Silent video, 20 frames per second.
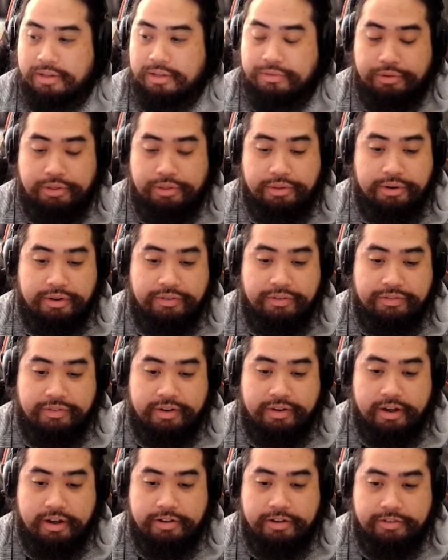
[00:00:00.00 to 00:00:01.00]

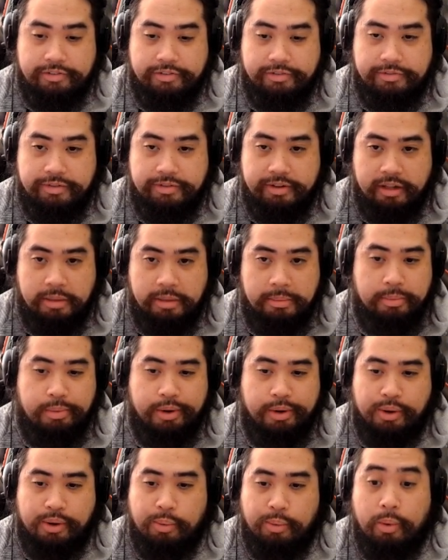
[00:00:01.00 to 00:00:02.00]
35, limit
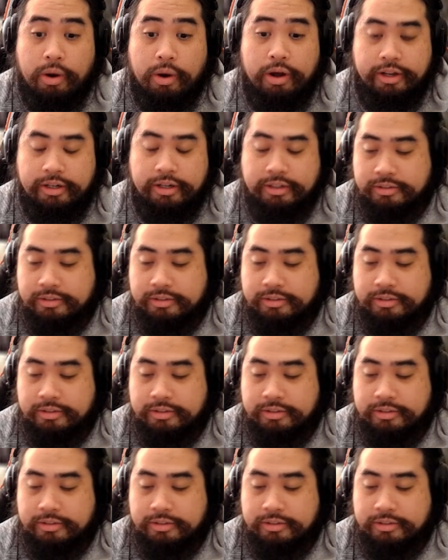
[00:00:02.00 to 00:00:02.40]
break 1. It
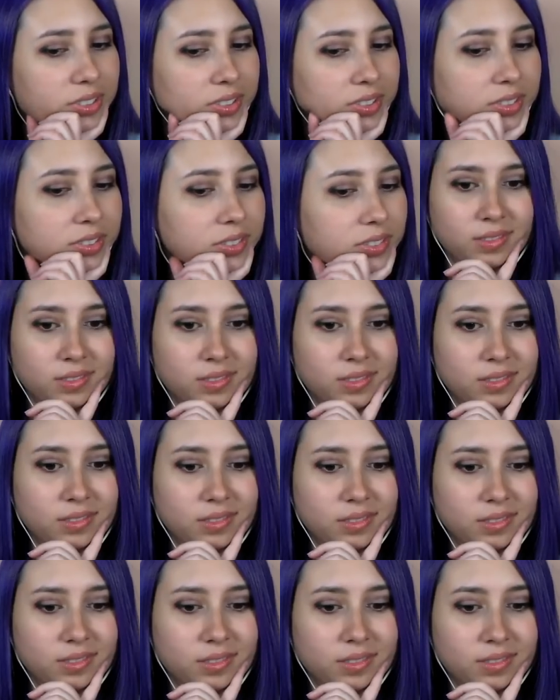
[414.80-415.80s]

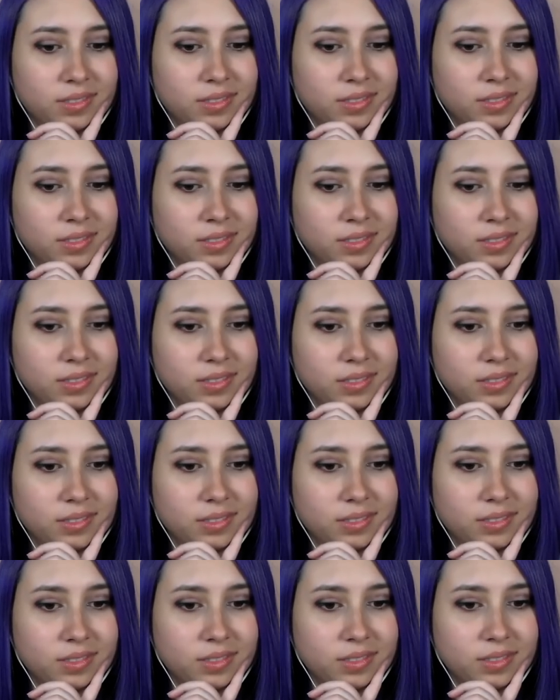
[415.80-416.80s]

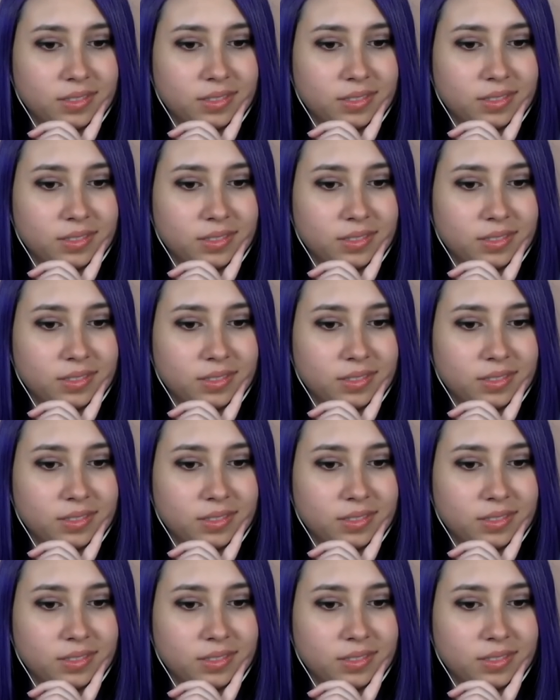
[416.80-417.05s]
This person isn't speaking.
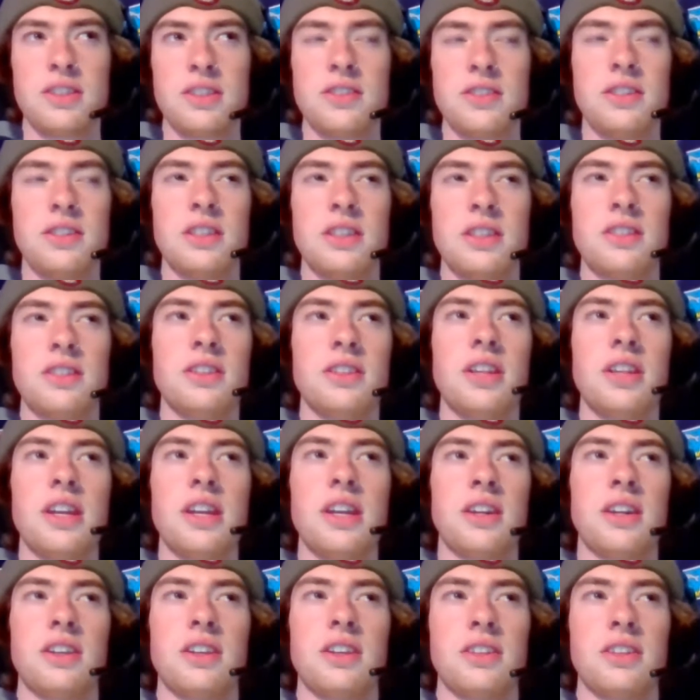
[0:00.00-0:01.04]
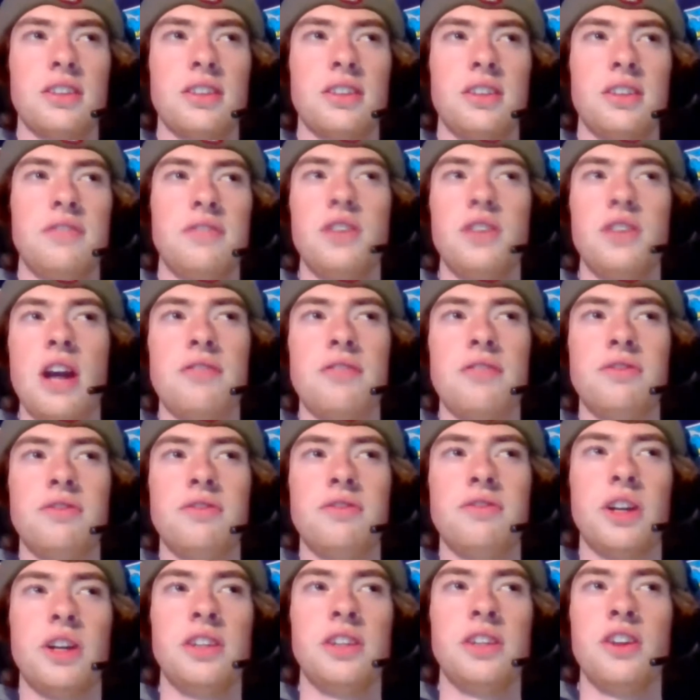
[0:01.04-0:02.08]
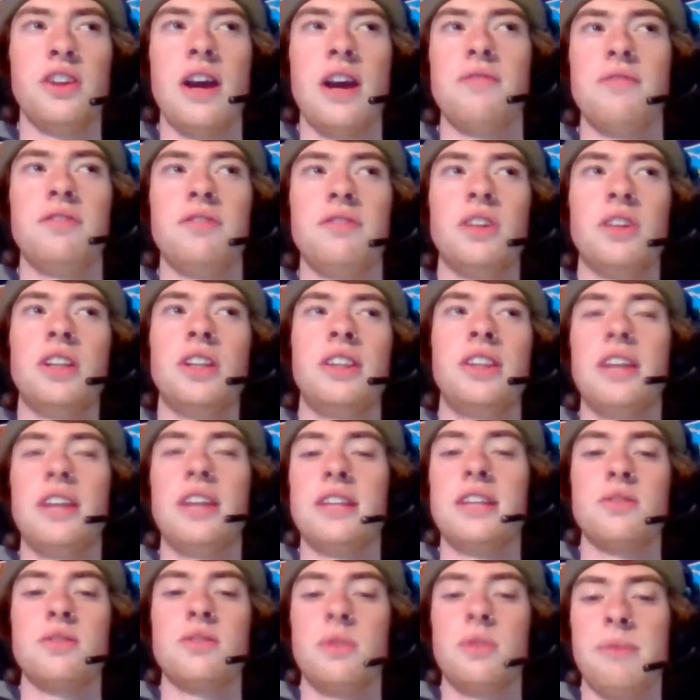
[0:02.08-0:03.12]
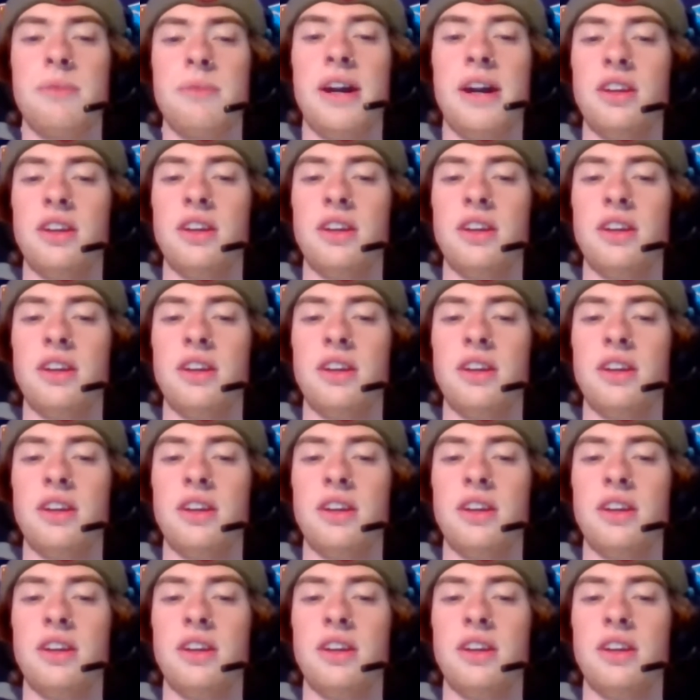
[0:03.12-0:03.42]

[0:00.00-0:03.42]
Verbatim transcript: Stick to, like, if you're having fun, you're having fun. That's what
────────
Output every line above exactly as it stands, and drop any picture.

Silent video, 20 frames per second.
[00:00:00.00 to 00:00:01.00]

[00:00:01.00 to 00:00:02.00]
35, limit
[00:00:02.00 to 00:00:02.40]
break 1. It
[414.80-415.80s]

[415.80-416.80s]

[416.80-417.05s]
This person isn't speaking.
[0:00.00-0:01.04]
[0:01.04-0:02.08]
[0:02.08-0:03.12]
[0:03.12-0:03.42]

[0:00.00-0:03.42]
Verbatim transcript: Stick to, like, if you're having fun, you're having fun. That's what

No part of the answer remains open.